* [ABOUT THIS EXERCISE] Reproduction without pictures: print every entry precisely as written.

━━━

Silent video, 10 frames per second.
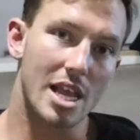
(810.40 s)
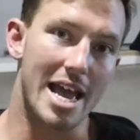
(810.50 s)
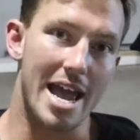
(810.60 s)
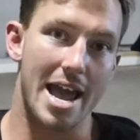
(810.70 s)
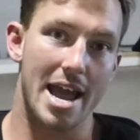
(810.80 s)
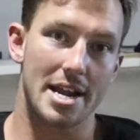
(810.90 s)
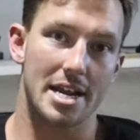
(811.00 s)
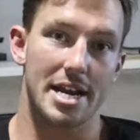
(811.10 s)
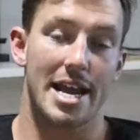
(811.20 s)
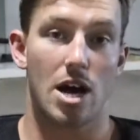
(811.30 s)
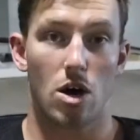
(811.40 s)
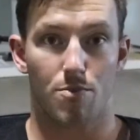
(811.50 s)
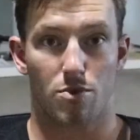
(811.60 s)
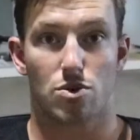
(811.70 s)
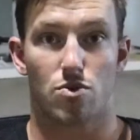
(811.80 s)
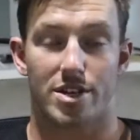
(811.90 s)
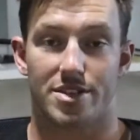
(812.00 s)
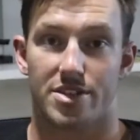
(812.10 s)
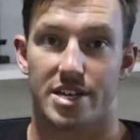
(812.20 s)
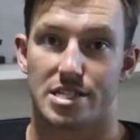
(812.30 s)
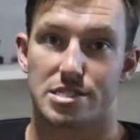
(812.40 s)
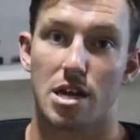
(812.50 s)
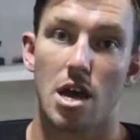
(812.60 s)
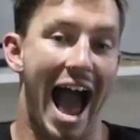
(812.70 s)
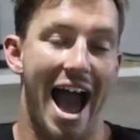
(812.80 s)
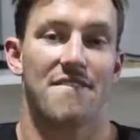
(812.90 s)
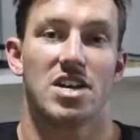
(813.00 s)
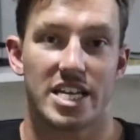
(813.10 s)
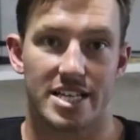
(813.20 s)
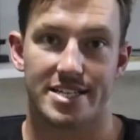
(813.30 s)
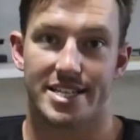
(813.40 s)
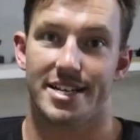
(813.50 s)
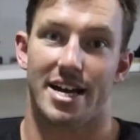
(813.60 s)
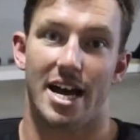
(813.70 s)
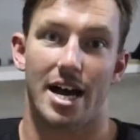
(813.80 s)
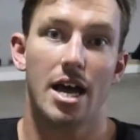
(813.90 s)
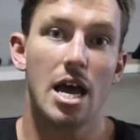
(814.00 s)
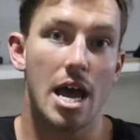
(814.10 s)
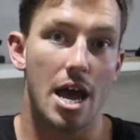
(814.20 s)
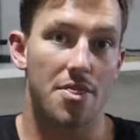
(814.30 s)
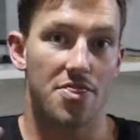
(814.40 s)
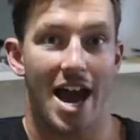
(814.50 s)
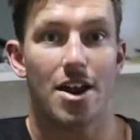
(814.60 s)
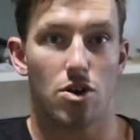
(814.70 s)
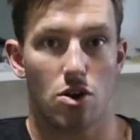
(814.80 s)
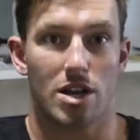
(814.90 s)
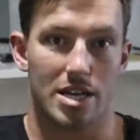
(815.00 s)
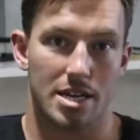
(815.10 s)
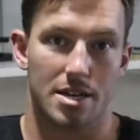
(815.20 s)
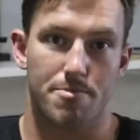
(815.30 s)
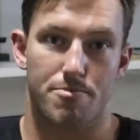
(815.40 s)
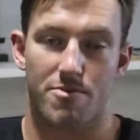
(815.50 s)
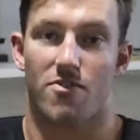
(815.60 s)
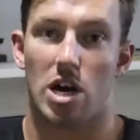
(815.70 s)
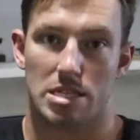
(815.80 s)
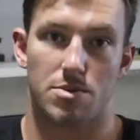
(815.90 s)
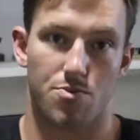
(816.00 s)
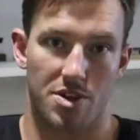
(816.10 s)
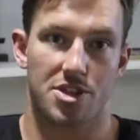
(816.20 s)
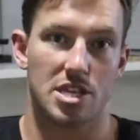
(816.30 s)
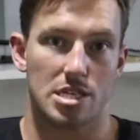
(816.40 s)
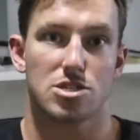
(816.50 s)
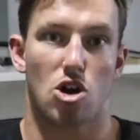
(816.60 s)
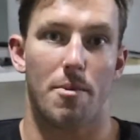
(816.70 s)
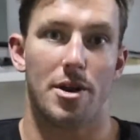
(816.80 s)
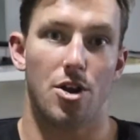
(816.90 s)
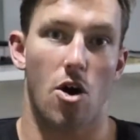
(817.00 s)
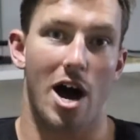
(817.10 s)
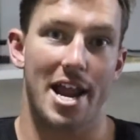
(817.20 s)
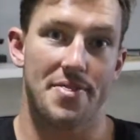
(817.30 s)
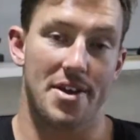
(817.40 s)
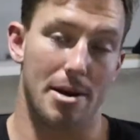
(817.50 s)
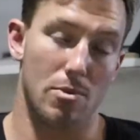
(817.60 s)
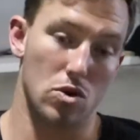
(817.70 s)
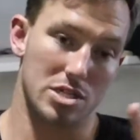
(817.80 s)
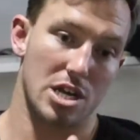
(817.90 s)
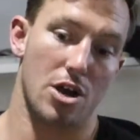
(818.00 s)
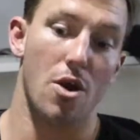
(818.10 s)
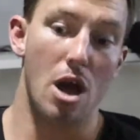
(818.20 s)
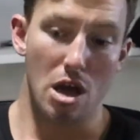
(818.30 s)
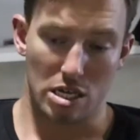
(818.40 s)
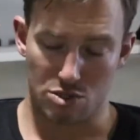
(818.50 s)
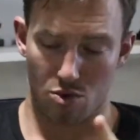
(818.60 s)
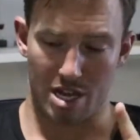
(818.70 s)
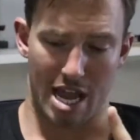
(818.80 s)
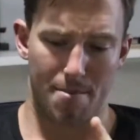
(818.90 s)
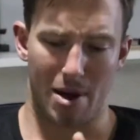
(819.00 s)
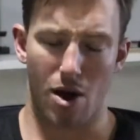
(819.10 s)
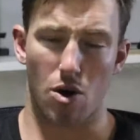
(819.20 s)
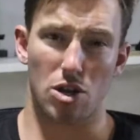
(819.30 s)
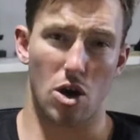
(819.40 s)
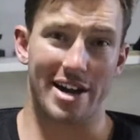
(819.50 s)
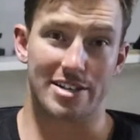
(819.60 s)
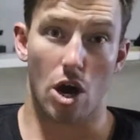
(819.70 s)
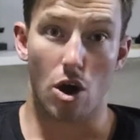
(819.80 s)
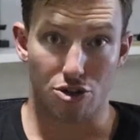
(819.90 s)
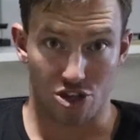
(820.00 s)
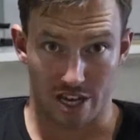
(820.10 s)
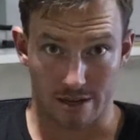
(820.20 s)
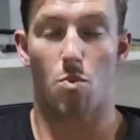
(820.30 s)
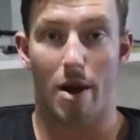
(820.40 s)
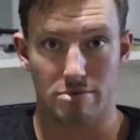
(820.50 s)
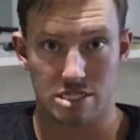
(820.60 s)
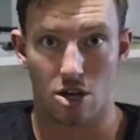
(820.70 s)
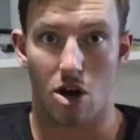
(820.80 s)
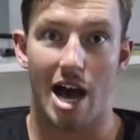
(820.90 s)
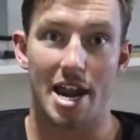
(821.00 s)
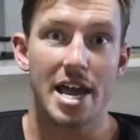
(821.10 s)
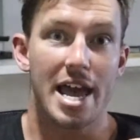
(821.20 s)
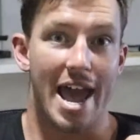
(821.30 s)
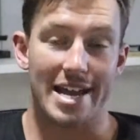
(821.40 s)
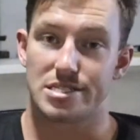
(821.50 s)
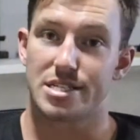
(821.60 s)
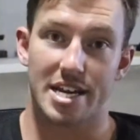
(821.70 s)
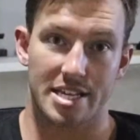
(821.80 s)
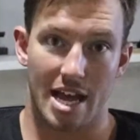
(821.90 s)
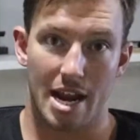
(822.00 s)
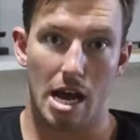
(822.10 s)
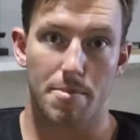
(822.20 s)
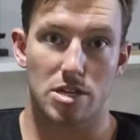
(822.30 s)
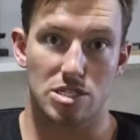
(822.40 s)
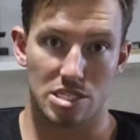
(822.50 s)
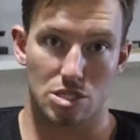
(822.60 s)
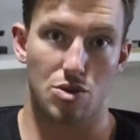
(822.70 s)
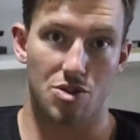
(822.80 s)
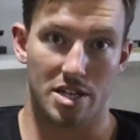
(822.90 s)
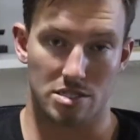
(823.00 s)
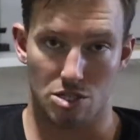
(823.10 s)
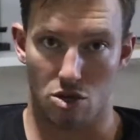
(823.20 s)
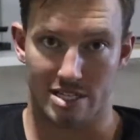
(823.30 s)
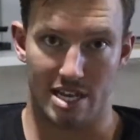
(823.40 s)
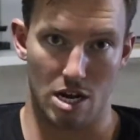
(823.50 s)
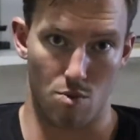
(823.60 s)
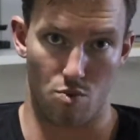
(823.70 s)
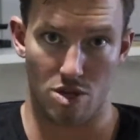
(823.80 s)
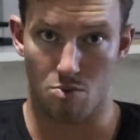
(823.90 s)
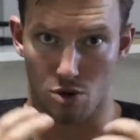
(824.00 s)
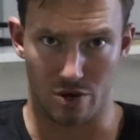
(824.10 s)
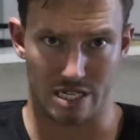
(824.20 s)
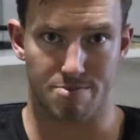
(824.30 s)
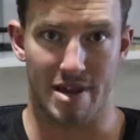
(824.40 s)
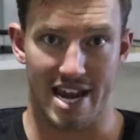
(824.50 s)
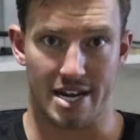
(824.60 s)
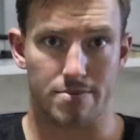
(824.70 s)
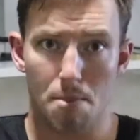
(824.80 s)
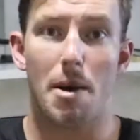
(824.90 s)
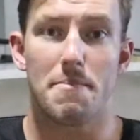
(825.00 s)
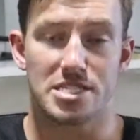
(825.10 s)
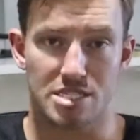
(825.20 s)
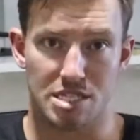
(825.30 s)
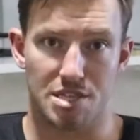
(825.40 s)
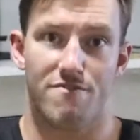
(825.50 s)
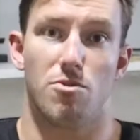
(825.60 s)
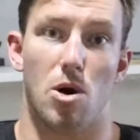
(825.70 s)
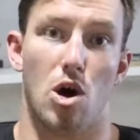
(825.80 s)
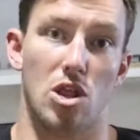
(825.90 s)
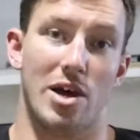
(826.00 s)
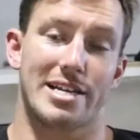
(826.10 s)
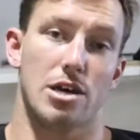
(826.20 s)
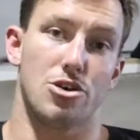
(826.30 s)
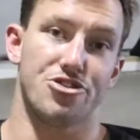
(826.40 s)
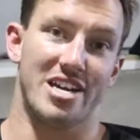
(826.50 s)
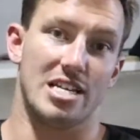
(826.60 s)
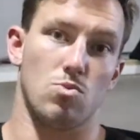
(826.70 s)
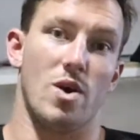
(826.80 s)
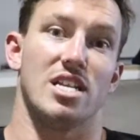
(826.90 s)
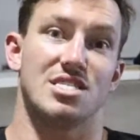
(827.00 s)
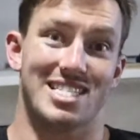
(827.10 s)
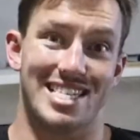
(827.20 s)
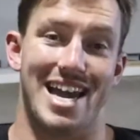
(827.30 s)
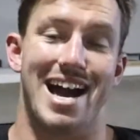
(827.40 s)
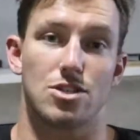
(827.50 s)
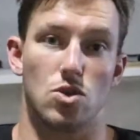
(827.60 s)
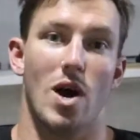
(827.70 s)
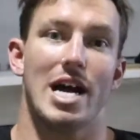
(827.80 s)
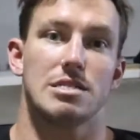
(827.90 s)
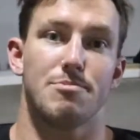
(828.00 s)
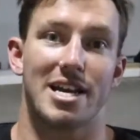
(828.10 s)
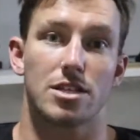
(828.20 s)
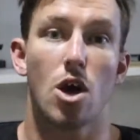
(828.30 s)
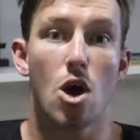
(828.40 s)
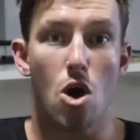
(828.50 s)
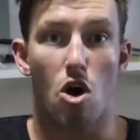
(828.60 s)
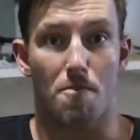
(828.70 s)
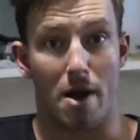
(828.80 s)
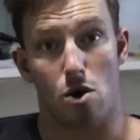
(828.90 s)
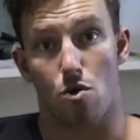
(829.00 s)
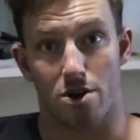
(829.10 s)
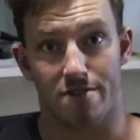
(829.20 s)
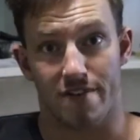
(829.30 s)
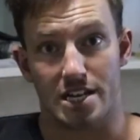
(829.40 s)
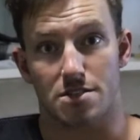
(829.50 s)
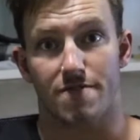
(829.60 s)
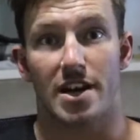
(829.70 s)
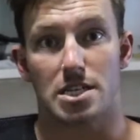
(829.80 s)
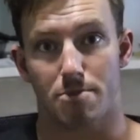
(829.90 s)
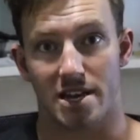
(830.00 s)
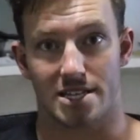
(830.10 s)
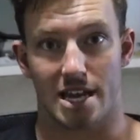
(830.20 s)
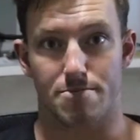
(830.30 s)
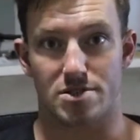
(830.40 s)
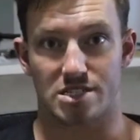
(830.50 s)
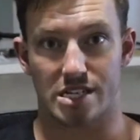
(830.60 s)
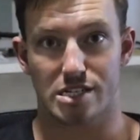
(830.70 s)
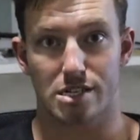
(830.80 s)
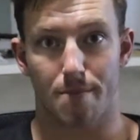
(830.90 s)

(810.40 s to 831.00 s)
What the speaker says: And now I'm recording this. Having dinner that early provides me with this time at night, and then I'm also sorting out my online coaching website and setting that up, because in 2019 I really want to expand my business in the form of online coaching, as well as like the outdoor aspect of my already face-to-face PT business.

━━━

* [SOLUTION TO THIS PROBLEM]
Silent video, 10 frames per second.
(810.40 s)
(810.50 s)
(810.60 s)
(810.70 s)
(810.80 s)
(810.90 s)
(811.00 s)
(811.10 s)
(811.20 s)
(811.30 s)
(811.40 s)
(811.50 s)
(811.60 s)
(811.70 s)
(811.80 s)
(811.90 s)
(812.00 s)
(812.10 s)
(812.20 s)
(812.30 s)
(812.40 s)
(812.50 s)
(812.60 s)
(812.70 s)
(812.80 s)
(812.90 s)
(813.00 s)
(813.10 s)
(813.20 s)
(813.30 s)
(813.40 s)
(813.50 s)
(813.60 s)
(813.70 s)
(813.80 s)
(813.90 s)
(814.00 s)
(814.10 s)
(814.20 s)
(814.30 s)
(814.40 s)
(814.50 s)
(814.60 s)
(814.70 s)
(814.80 s)
(814.90 s)
(815.00 s)
(815.10 s)
(815.20 s)
(815.30 s)
(815.40 s)
(815.50 s)
(815.60 s)
(815.70 s)
(815.80 s)
(815.90 s)
(816.00 s)
(816.10 s)
(816.20 s)
(816.30 s)
(816.40 s)
(816.50 s)
(816.60 s)
(816.70 s)
(816.80 s)
(816.90 s)
(817.00 s)
(817.10 s)
(817.20 s)
(817.30 s)
(817.40 s)
(817.50 s)
(817.60 s)
(817.70 s)
(817.80 s)
(817.90 s)
(818.00 s)
(818.10 s)
(818.20 s)
(818.30 s)
(818.40 s)
(818.50 s)
(818.60 s)
(818.70 s)
(818.80 s)
(818.90 s)
(819.00 s)
(819.10 s)
(819.20 s)
(819.30 s)
(819.40 s)
(819.50 s)
(819.60 s)
(819.70 s)
(819.80 s)
(819.90 s)
(820.00 s)
(820.10 s)
(820.20 s)
(820.30 s)
(820.40 s)
(820.50 s)
(820.60 s)
(820.70 s)
(820.80 s)
(820.90 s)
(821.00 s)
(821.10 s)
(821.20 s)
(821.30 s)
(821.40 s)
(821.50 s)
(821.60 s)
(821.70 s)
(821.80 s)
(821.90 s)
(822.00 s)
(822.10 s)
(822.20 s)
(822.30 s)
(822.40 s)
(822.50 s)
(822.60 s)
(822.70 s)
(822.80 s)
(822.90 s)
(823.00 s)
(823.10 s)
(823.20 s)
(823.30 s)
(823.40 s)
(823.50 s)
(823.60 s)
(823.70 s)
(823.80 s)
(823.90 s)
(824.00 s)
(824.10 s)
(824.20 s)
(824.30 s)
(824.40 s)
(824.50 s)
(824.60 s)
(824.70 s)
(824.80 s)
(824.90 s)
(825.00 s)
(825.10 s)
(825.20 s)
(825.30 s)
(825.40 s)
(825.50 s)
(825.60 s)
(825.70 s)
(825.80 s)
(825.90 s)
(826.00 s)
(826.10 s)
(826.20 s)
(826.30 s)
(826.40 s)
(826.50 s)
(826.60 s)
(826.70 s)
(826.80 s)
(826.90 s)
(827.00 s)
(827.10 s)
(827.20 s)
(827.30 s)
(827.40 s)
(827.50 s)
(827.60 s)
(827.70 s)
(827.80 s)
(827.90 s)
(828.00 s)
(828.10 s)
(828.20 s)
(828.30 s)
(828.40 s)
(828.50 s)
(828.60 s)
(828.70 s)
(828.80 s)
(828.90 s)
(829.00 s)
(829.10 s)
(829.20 s)
(829.30 s)
(829.40 s)
(829.50 s)
(829.60 s)
(829.70 s)
(829.80 s)
(829.90 s)
(830.00 s)
(830.10 s)
(830.20 s)
(830.30 s)
(830.40 s)
(830.50 s)
(830.60 s)
(830.70 s)
(830.80 s)
(830.90 s)

(810.40 s to 831.00 s)
What the speaker says: And now I'm recording this. Having dinner that early provides me with this time at night, and then I'm also sorting out my online coaching website and setting that up, because in 2019 I really want to expand my business in the form of online coaching, as well as like the outdoor aspect of my already face-to-face PT business.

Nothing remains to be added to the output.